History of alcoholism, or substance abuse/addiction in the year before enrollment in the BLI5100-301 and BLI5100-302 studies;
- Note: Patients on prescribed opioids are eligible to participate if they have been on a stable dose for the duration of the BLI5100-301 and BLI5100-302 studies.
- Note: Retesting of a positive urine drug screen requires Medical Monitor approval. Positive urine drug screen for all drugs will require verification of prescription for the positive tested substance.
A diagnosis of manic-depression, anxiety disorder, panic disorder, somatoform disorder, personality disorder, or other psychological disorder is exclusionary, unless the patient is asymptomatic and well-controlled. Stable treatment, including non-medical therapy, is preferred, but minor adjustments can be made and should be consulted with the Medical Monitor;
Current use of antipsychotics, antidepressants, anxiolytics, or prescription sleeping medications, with the exception of a stable dose for the duration of the BLI5100-301 and BLI5100-302 studies;
Requirement of persistent (>3 times per week for >30 days) use of non-steroidal anti-inflammatory drugs (NSAIDs) during the course of the study;

o Note: Low-dose (≤100 mg/day) aspirin is allowed provided that it has been used for prophylaxis prior to study participation.

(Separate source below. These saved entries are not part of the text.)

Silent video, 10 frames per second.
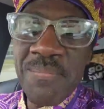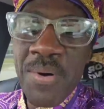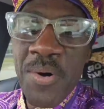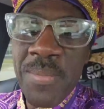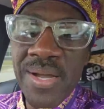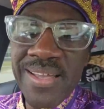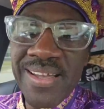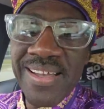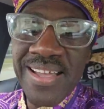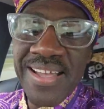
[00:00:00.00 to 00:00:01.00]
oh my
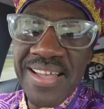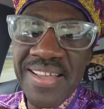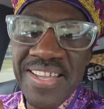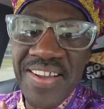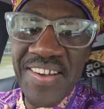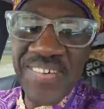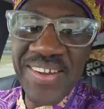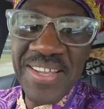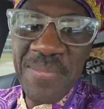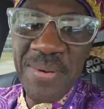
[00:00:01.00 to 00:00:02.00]
God, hi, y'all,
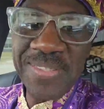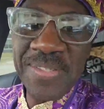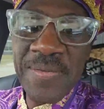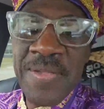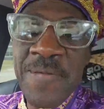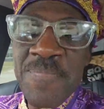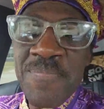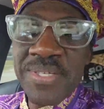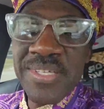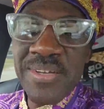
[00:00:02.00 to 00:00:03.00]
hey Apostle.
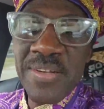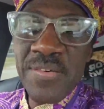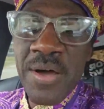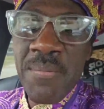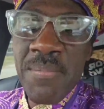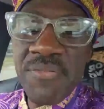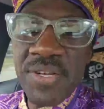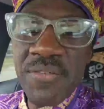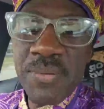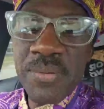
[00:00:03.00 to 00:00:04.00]
What's up,
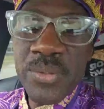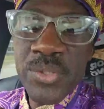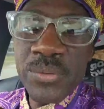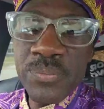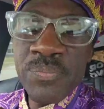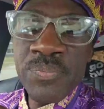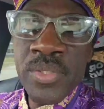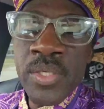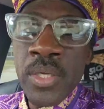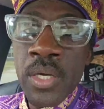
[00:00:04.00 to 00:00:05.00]
Maferefun?
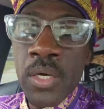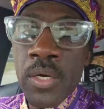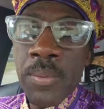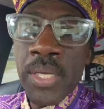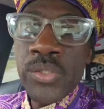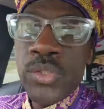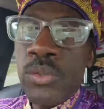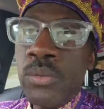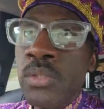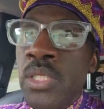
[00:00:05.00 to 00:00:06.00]
And
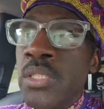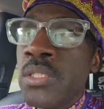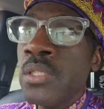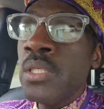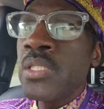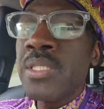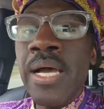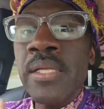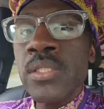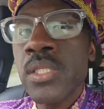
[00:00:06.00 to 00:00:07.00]
so this is
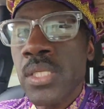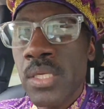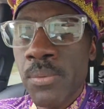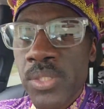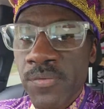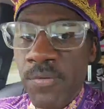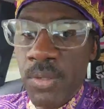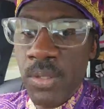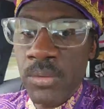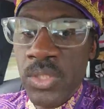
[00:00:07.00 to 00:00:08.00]
not just a celebration for
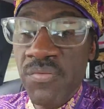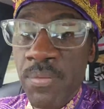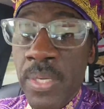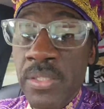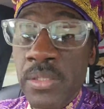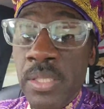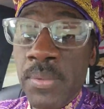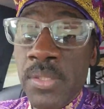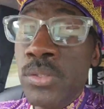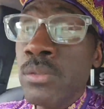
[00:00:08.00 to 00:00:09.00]
Chief Apostle
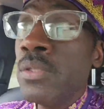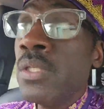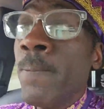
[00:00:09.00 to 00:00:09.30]
Samuel Jr.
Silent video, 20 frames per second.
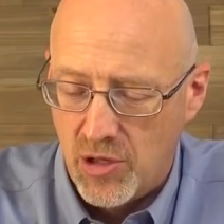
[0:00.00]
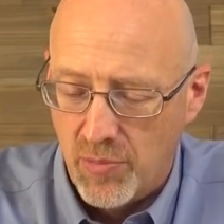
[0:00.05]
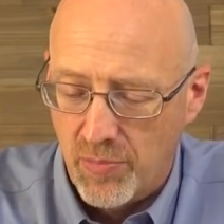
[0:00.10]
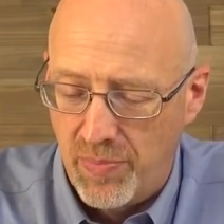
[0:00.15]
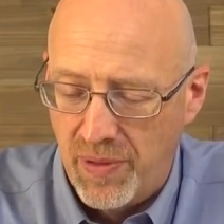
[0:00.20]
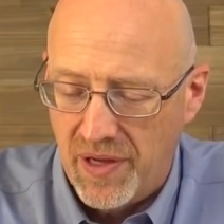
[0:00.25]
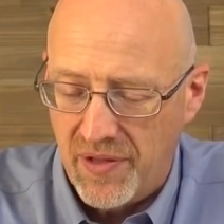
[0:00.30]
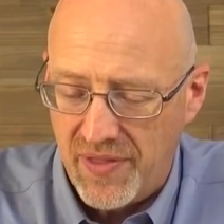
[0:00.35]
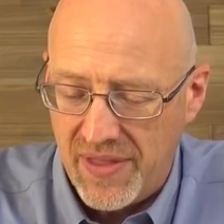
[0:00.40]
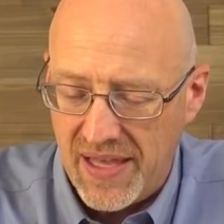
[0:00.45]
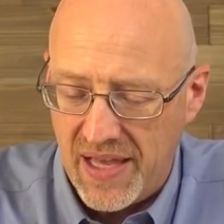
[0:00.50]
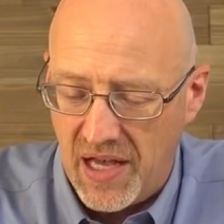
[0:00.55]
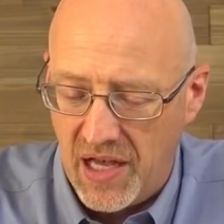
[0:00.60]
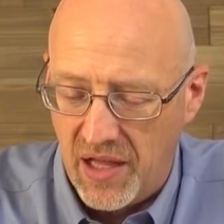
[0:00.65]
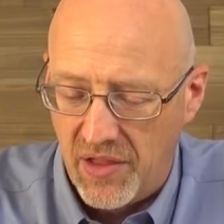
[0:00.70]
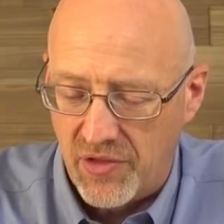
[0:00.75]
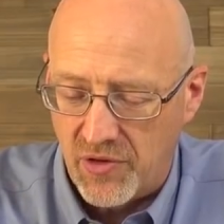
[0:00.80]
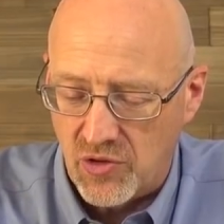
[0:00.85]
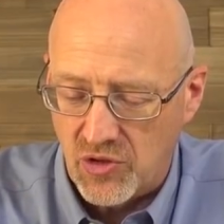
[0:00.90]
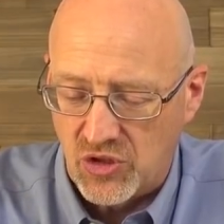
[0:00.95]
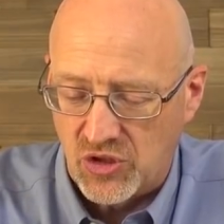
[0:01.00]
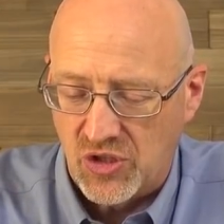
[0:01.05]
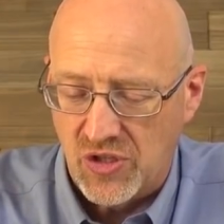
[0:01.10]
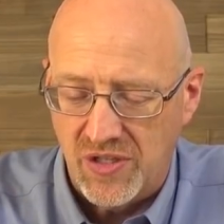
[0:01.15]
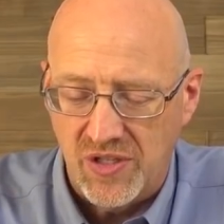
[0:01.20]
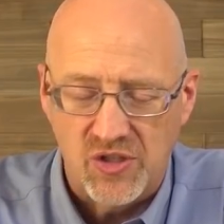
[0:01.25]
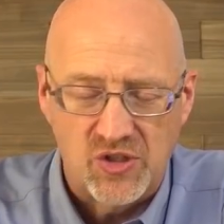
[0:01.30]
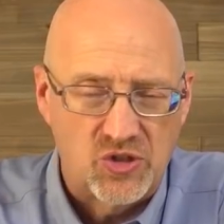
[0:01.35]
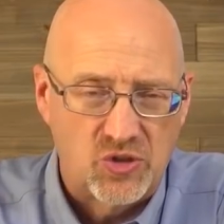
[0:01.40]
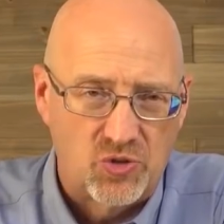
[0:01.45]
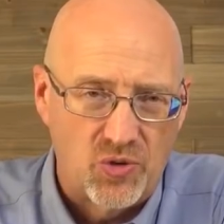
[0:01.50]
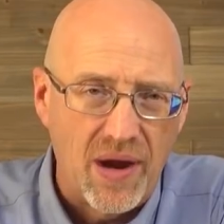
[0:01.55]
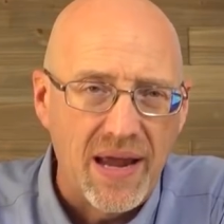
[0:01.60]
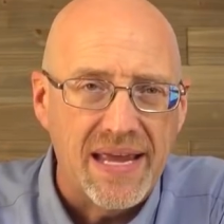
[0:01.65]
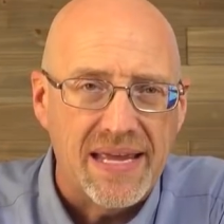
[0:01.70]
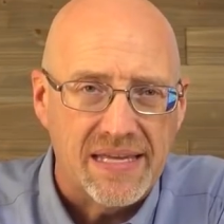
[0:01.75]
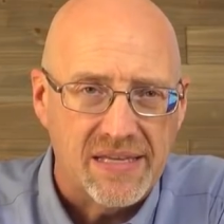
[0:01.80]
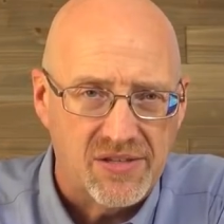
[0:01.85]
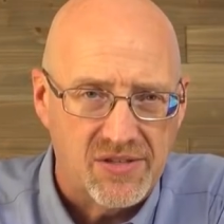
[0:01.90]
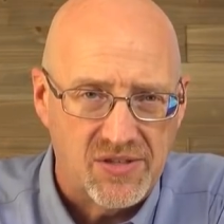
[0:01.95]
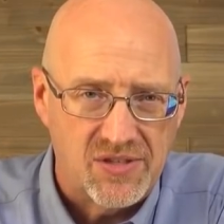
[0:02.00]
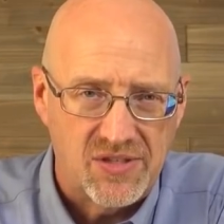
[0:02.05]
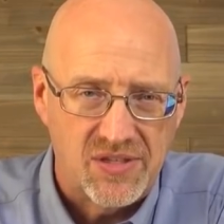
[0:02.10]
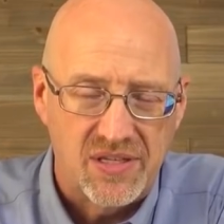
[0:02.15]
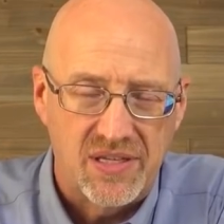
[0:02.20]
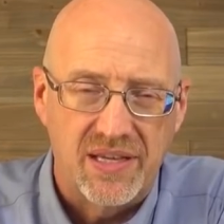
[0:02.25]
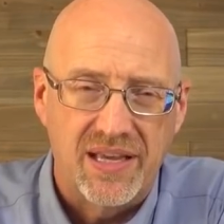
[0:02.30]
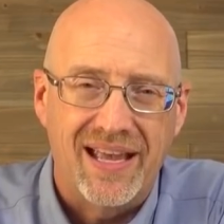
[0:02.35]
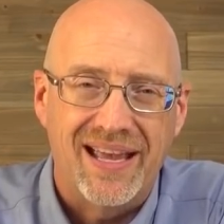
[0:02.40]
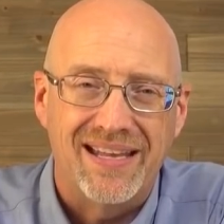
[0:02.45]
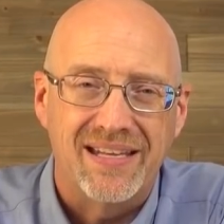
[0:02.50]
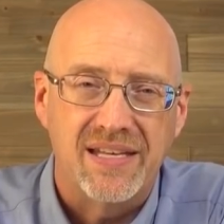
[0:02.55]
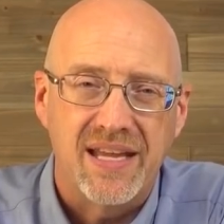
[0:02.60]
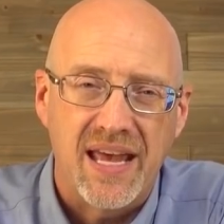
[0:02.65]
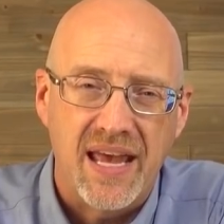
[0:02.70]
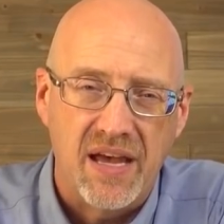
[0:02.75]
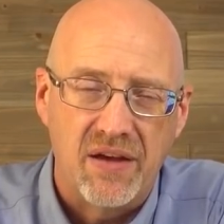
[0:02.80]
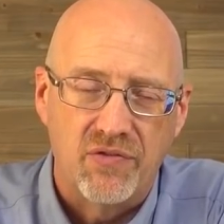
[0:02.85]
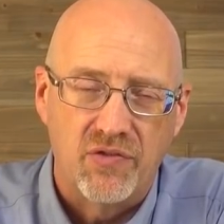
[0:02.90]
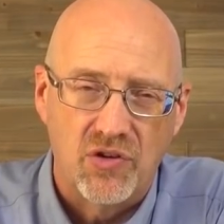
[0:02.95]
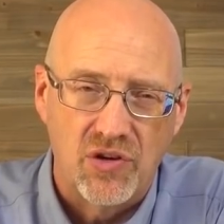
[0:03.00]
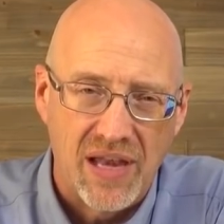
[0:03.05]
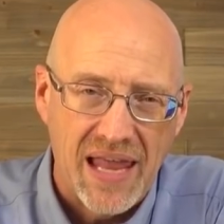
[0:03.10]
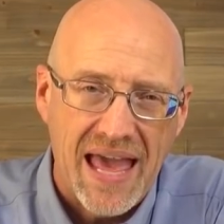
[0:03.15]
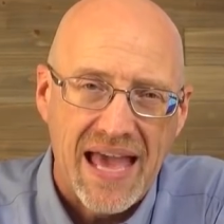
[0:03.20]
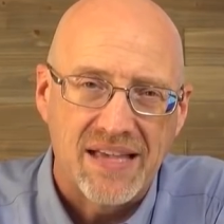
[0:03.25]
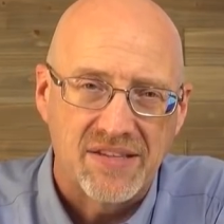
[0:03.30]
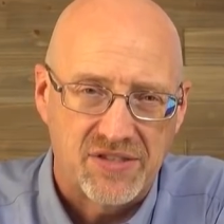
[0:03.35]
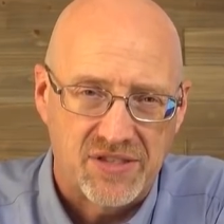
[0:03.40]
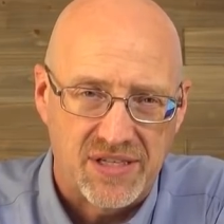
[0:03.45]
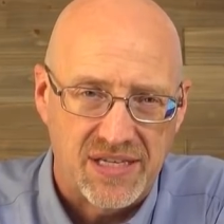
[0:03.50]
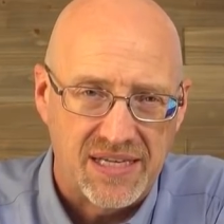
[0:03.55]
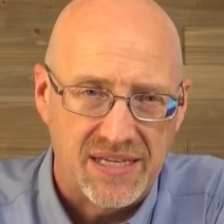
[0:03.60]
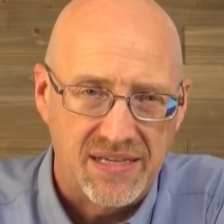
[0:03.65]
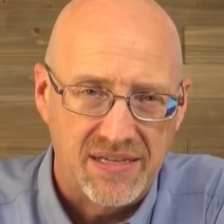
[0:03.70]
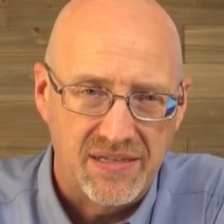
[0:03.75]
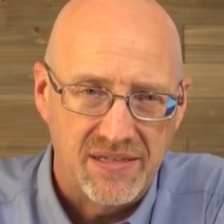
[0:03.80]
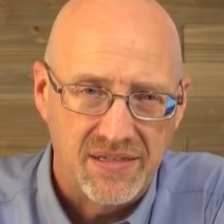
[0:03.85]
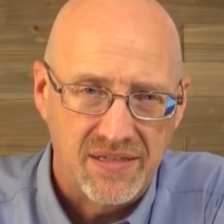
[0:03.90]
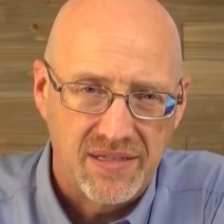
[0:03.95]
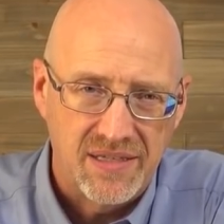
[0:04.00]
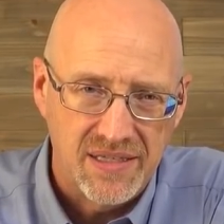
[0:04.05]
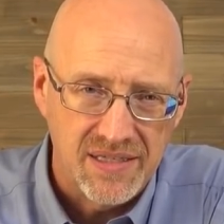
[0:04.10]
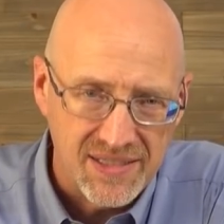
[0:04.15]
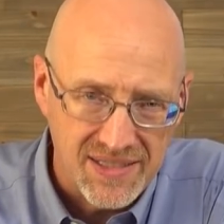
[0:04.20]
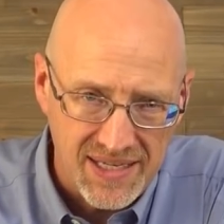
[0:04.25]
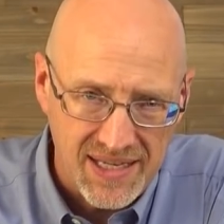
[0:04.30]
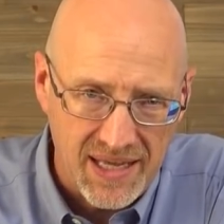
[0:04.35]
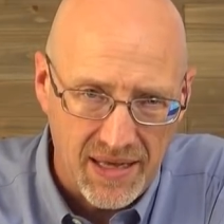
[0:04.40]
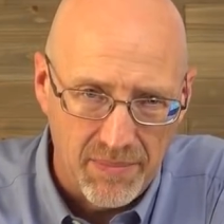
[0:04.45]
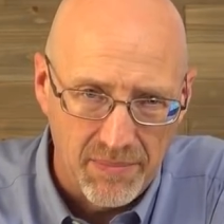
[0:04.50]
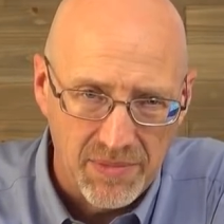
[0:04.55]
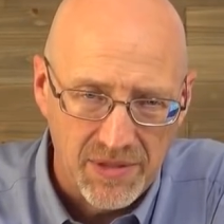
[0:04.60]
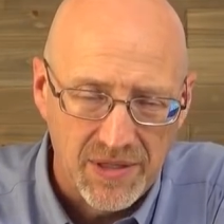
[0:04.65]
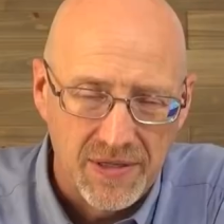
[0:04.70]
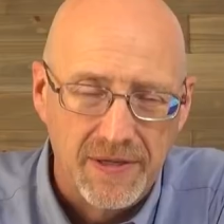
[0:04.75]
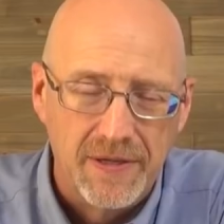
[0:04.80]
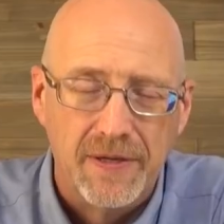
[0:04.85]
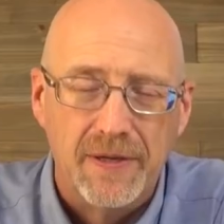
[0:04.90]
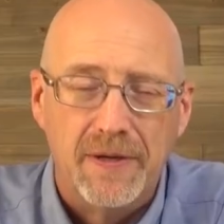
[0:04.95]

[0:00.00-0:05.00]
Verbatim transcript: but the others to disgrace and everlasting contempt.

If a female, is pregnant, breastfeeding, or planning to become pregnant during the study or within 6 months after the last dose of study drug;
Abnormal laboratory results with clinical relevance at Screening as follows:
- Aspartate aminotransferase (AST), alanine aminotransferase (ALT), or alkaline phosphatase level of ≥2 × upper limit of normal (ULN);
- Total bilirubin level of ≥2 × ULN, unless Gilbert's syndrome is confirmed when direct bilirubin is ≤0.3 mg/dL;
- Estimated glomerular filtration rate <30 mL/min.
- Note: A lab value obtained during the Screening period may be retested once with Medical Monitor approval.
Abnormal ECG of clinical significance;
Involvement in another clinical study (other than BLI5100-301 and BLI5100-302 studies) within 4 weeks of initiation of study drug;
Any other clinically relevant condition that would confound study endpoints or adversely affect patient compliance with the study procedures in the medical judgment of the Investigator or Medical Monitor based on previous medical history or findings on Screening assessments.